RECORDS FOR PROCESSING: Begin

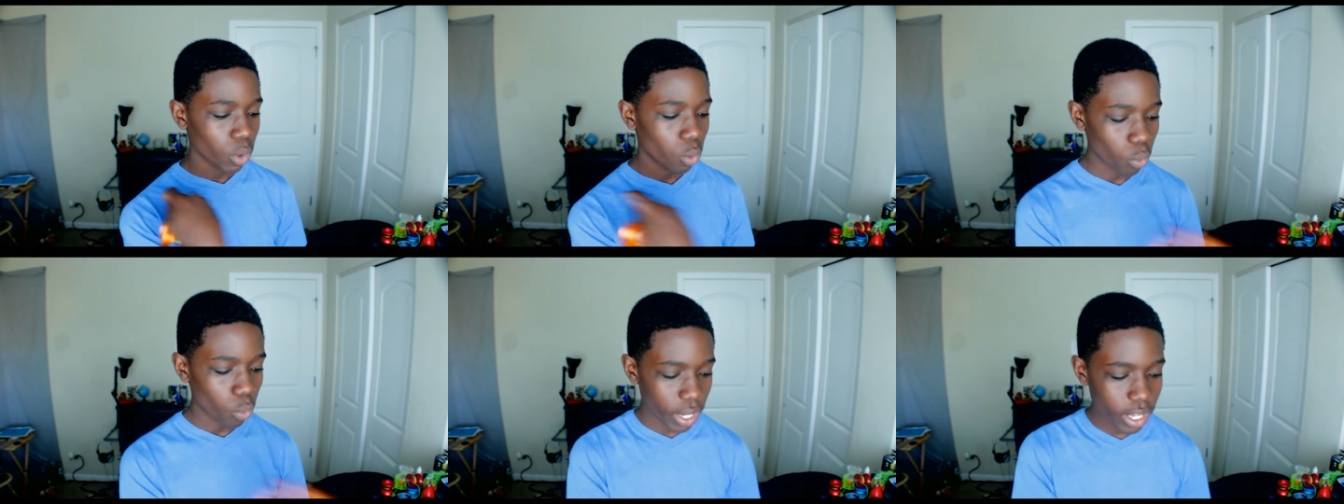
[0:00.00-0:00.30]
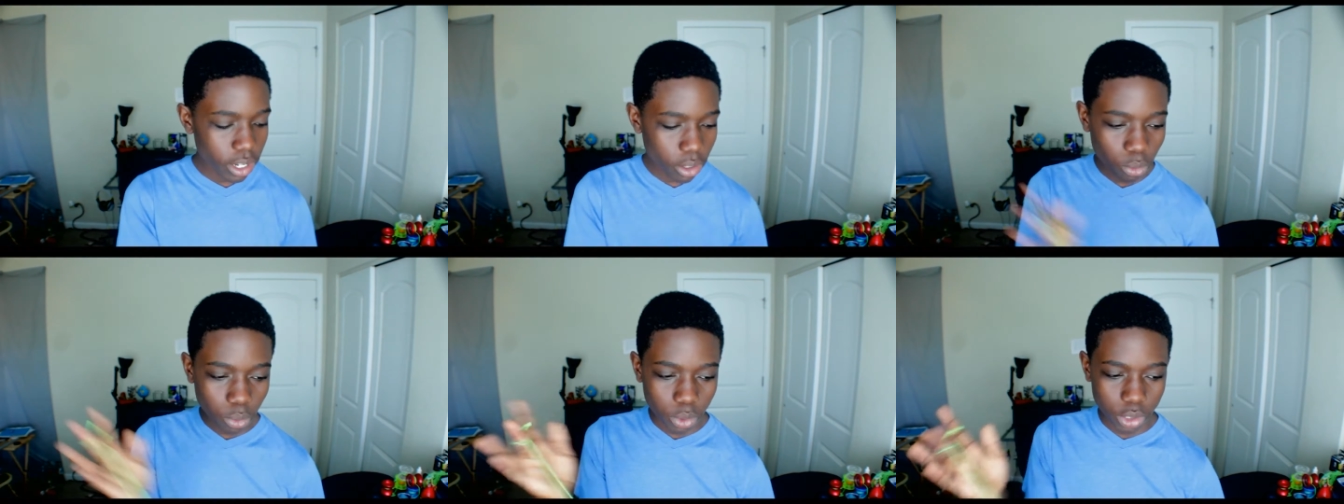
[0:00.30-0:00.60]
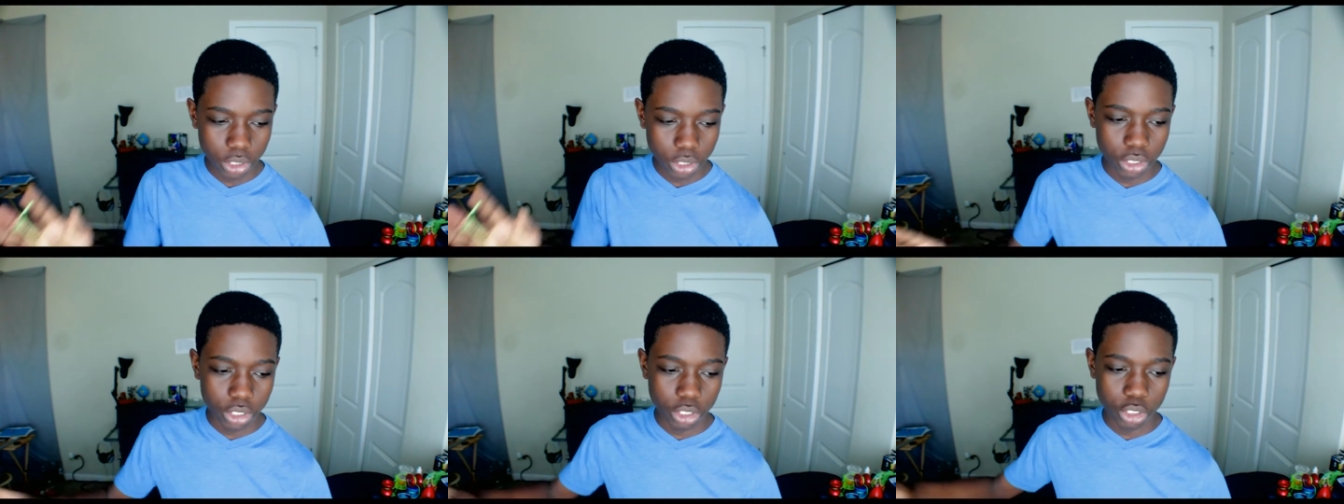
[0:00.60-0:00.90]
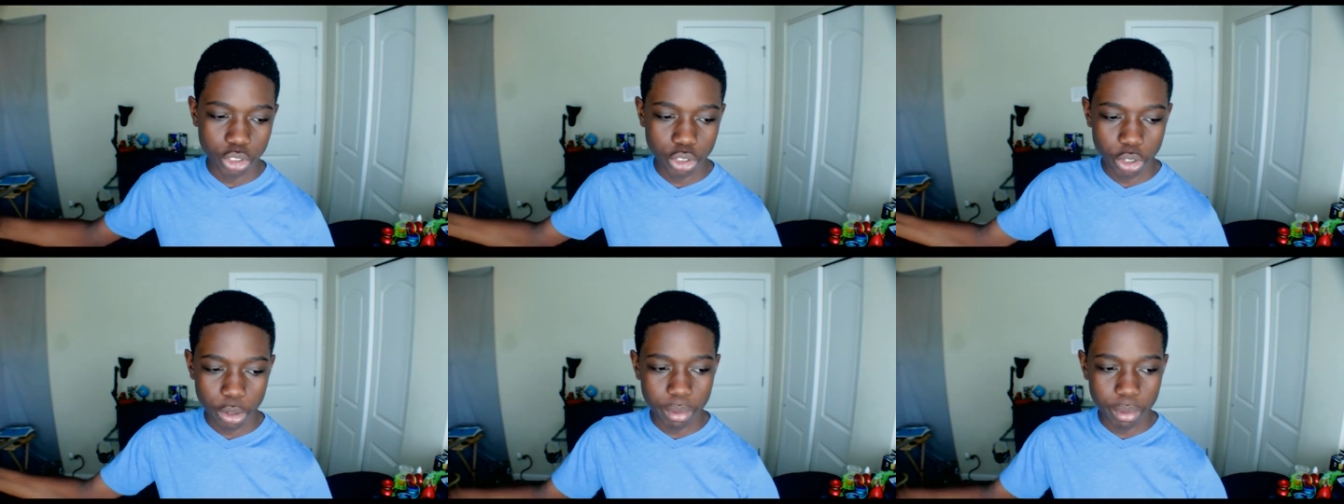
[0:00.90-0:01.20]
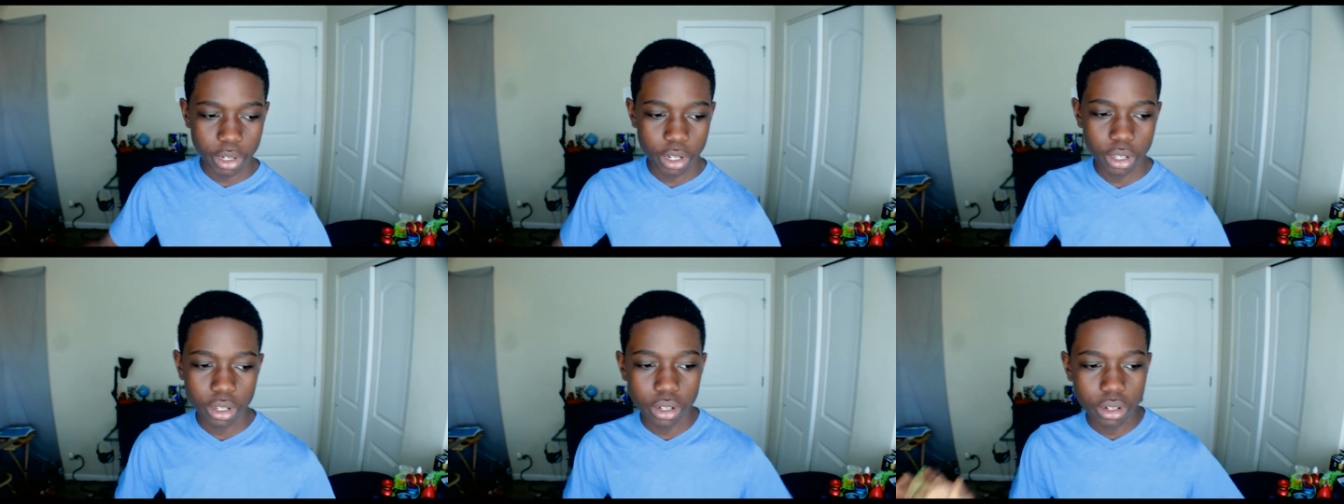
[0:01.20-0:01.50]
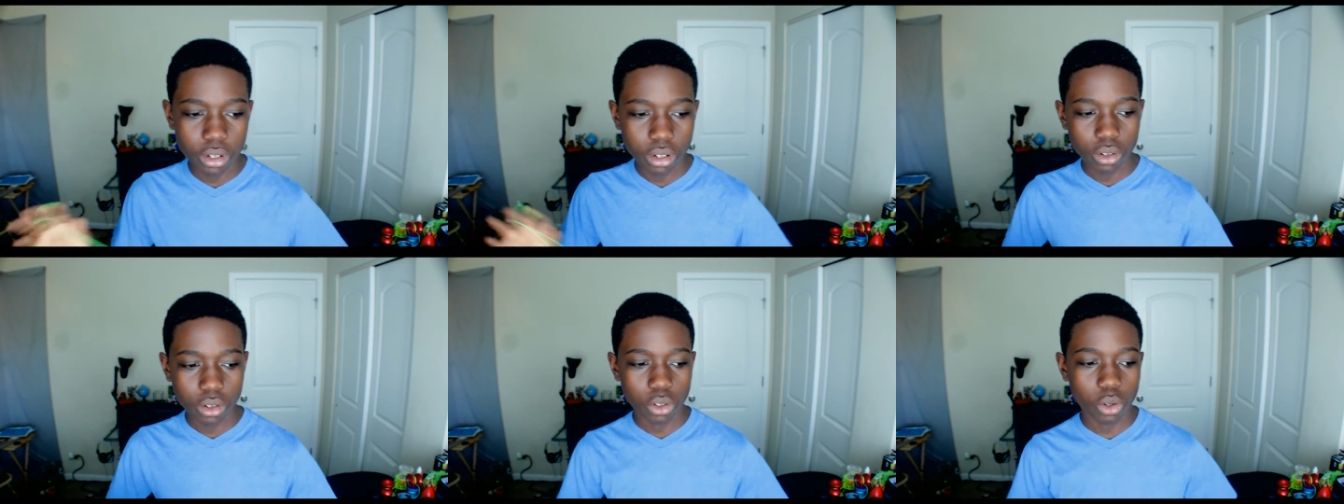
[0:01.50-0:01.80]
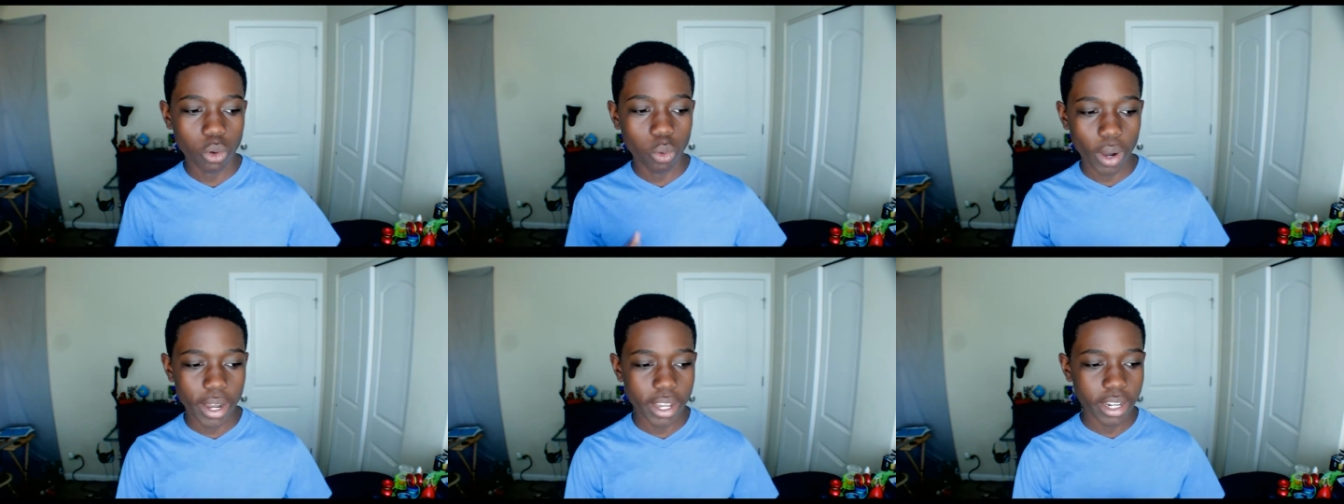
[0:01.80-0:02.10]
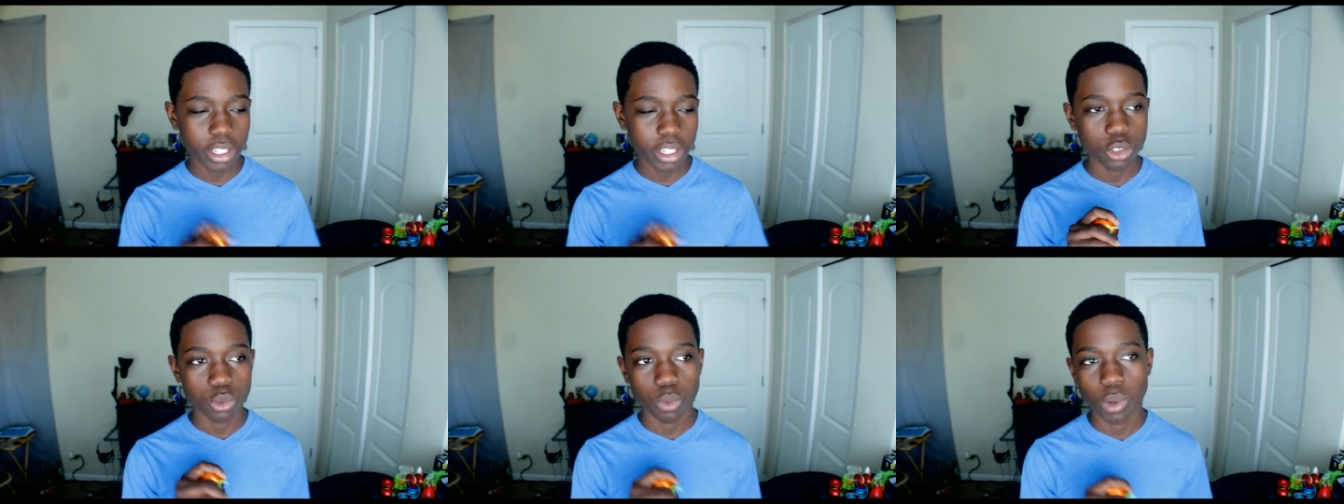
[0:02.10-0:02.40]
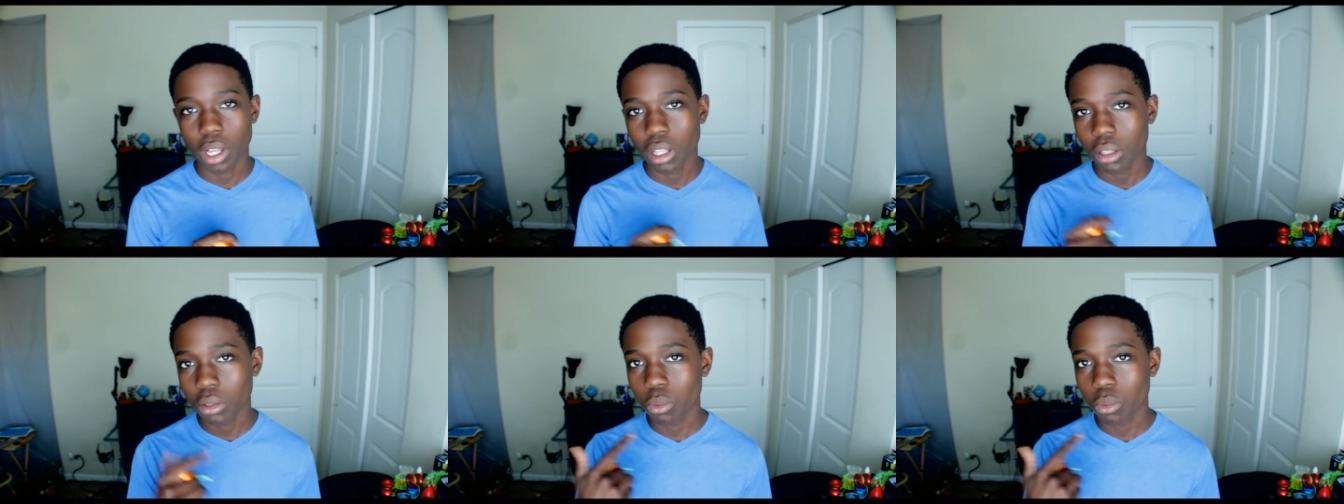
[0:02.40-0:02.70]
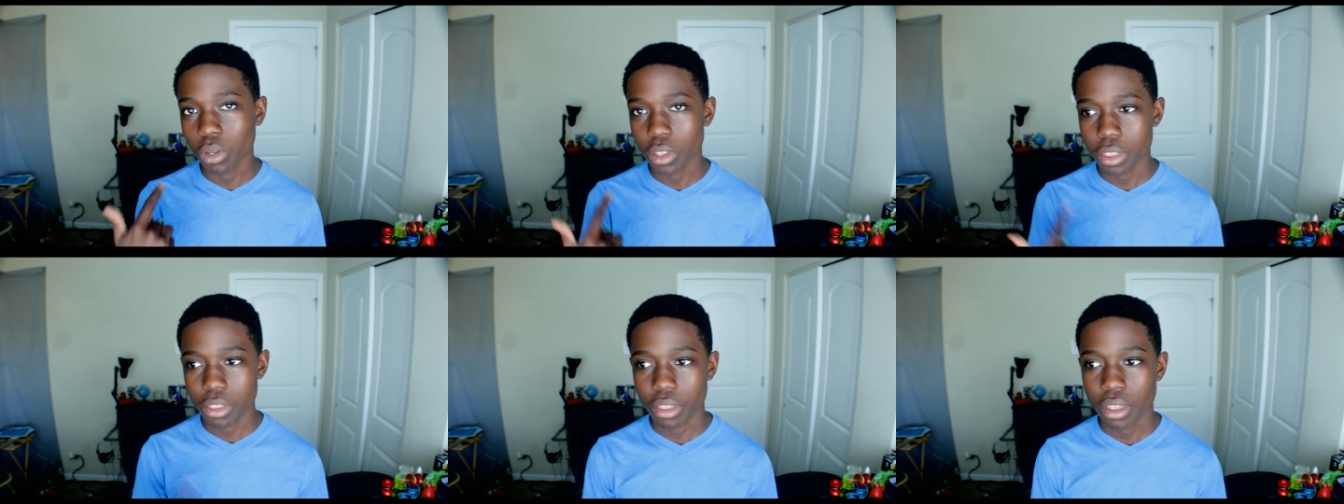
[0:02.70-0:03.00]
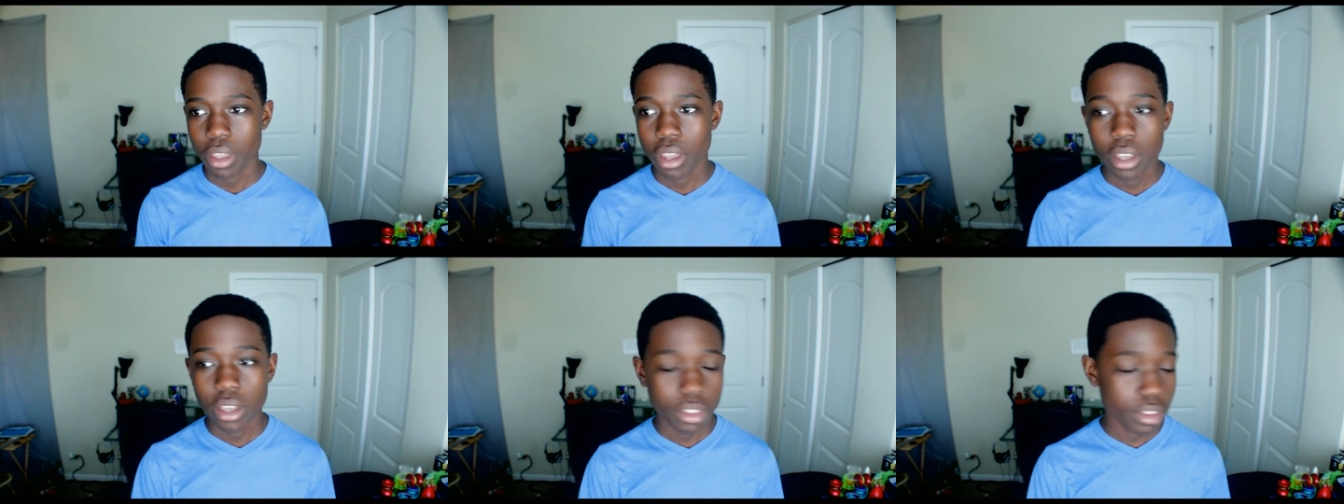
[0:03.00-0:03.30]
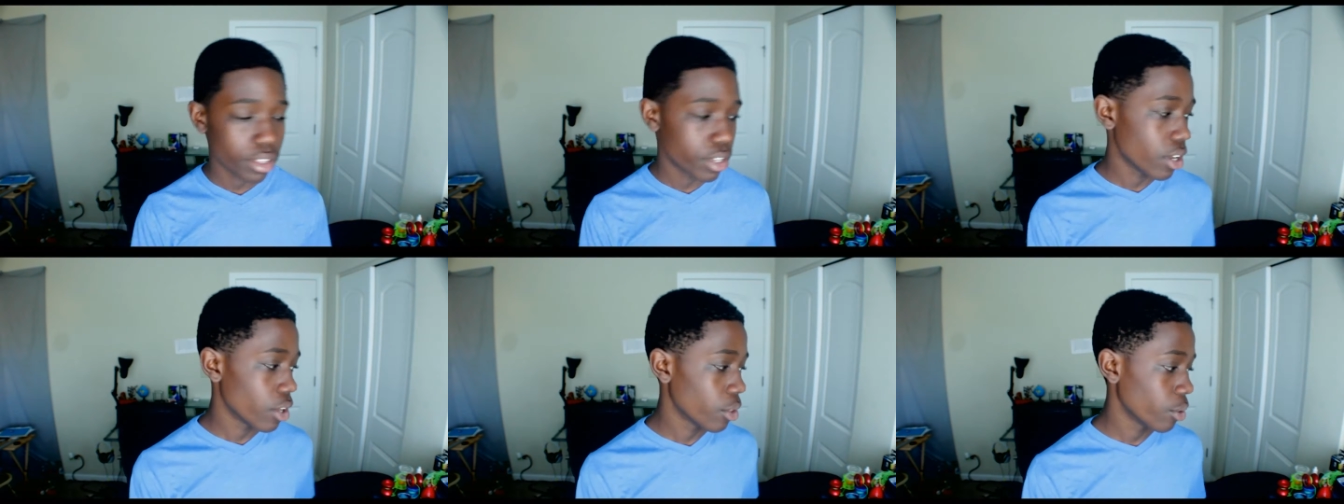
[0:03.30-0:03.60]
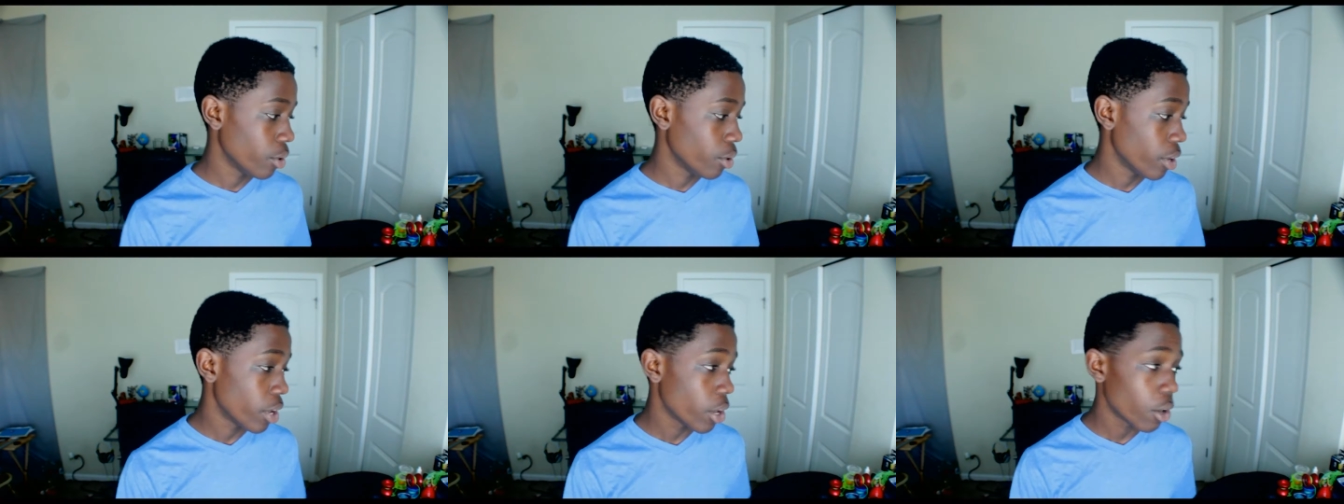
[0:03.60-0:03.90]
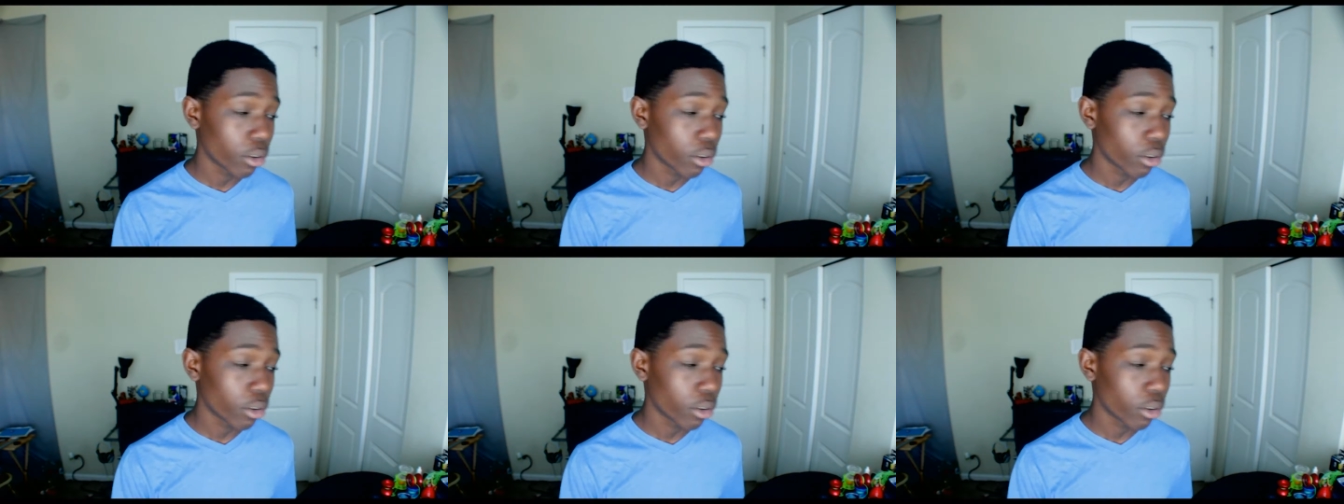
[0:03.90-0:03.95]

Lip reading: weight was distributed quite as well with the other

RECORDS FOR PROCESSING: End

* PROBLEM DETAILS: Every line of the listing above is to be set down verbatim, without the pictures.

* OUTPUT:
[0:00.00-0:00.30]
[0:00.30-0:00.60]
[0:00.60-0:00.90]
[0:00.90-0:01.20]
[0:01.20-0:01.50]
[0:01.50-0:01.80]
[0:01.80-0:02.10]
[0:02.10-0:02.40]
[0:02.40-0:02.70]
[0:02.70-0:03.00]
[0:03.00-0:03.30]
[0:03.30-0:03.60]
[0:03.60-0:03.90]
[0:03.90-0:03.95]

Lip reading: weight was distributed quite as well with the other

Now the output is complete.